Dysphagia ; 2024 Jun 13.
Artigo em Inglês | MEDLINE | ID: mdl-38872058

RESUMO

In dysphagia assessment, along with well-defined measurements and signs, voice parameters can potentially support clinical decision as a marker, but more evidence is needed. This study aims to determine the voice parameters that can predict the risk of dysphagia and to determine optimal cutoff values in individuals with multiple sclerosis (IwMS).

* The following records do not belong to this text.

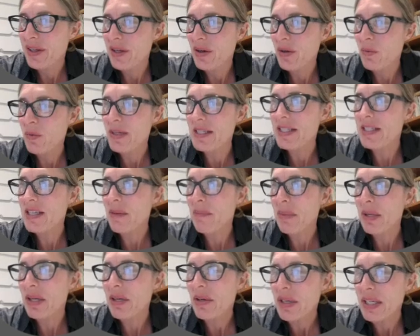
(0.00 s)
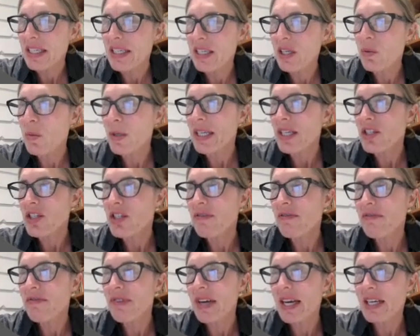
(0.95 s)
was a period in which
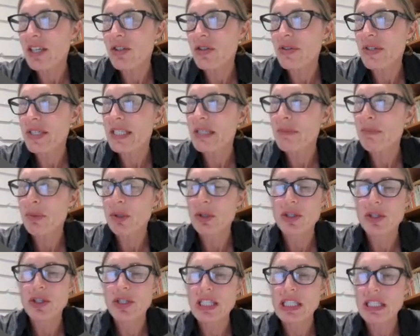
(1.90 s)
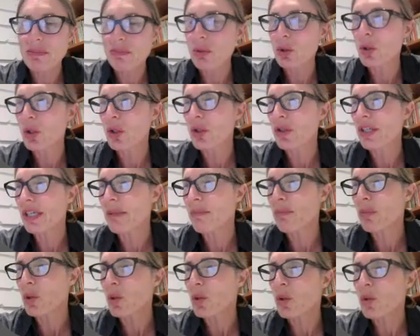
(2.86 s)
factories produced more and
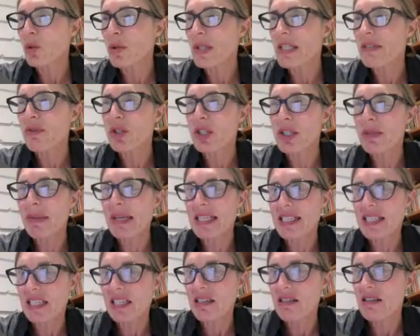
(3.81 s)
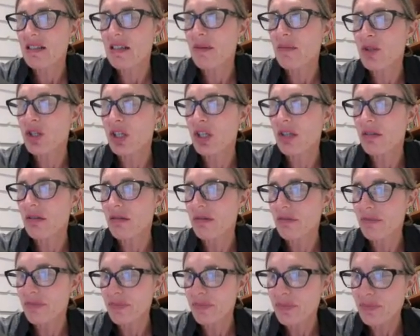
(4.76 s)
more goods for domestic consumption.
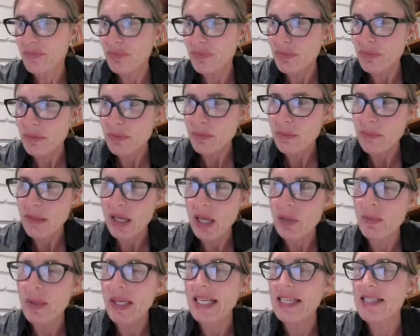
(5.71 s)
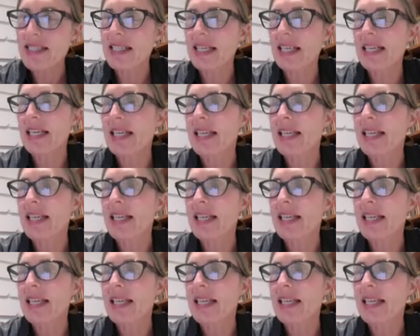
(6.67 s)
And we can see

Seventy-six adults participated in the study, including 39 IwMS and 37 healthy individuals (HI). The study used the Dysphagia in Multiple Sclerosis Questionnaire (DYMUS), Gugging Swallowing Screen (GUSS), and Voice Handicap Index (VHI-10) and recorded voice samples using Praat programme. Voice recordings were taken pre- and post-swallowing. The voice parameters analysed are fundamental frequency (F0), standard deviation F0 (SD F0), jitter (local), shimmer (local), and harmonic-to-noise ratio (HNR). Roc analysis was performed to examine the diagnostic accuracy performance of the risk for dysphagia/penetration. The parameters of IwMS pre-swallowing differed significantly from those of HI on the VHI-10, DYMUS, GUSS scores, and jitter (local), shimmer (local), and HNR. IwMS but not HI exhibited significant differences in shimmer (local) and HNR between the pre- and post-swallowing measurements. In IwMS, GUSS revealed significant differences in shimmer (local) pre- and post-swallowing between the groups with and without dysphagia/penetration. In the ROC analysis results, the area under the curve (AUC) for shimmer (local) pre-swallowing was 73.1% (cutoff = 1.69); post-swallowing, it was 78.6% (cutoff = 1.57). In conclusion, IwMS can be associated with differences in shimmer (local) and HNR parameters, low quality of life-related to voice, and dysphagia/penetration risk. The AUC values for shimmer (local) in IwMS pre- and post-swallowing may help to strengthen diagnostic decisions of dysphagia risk.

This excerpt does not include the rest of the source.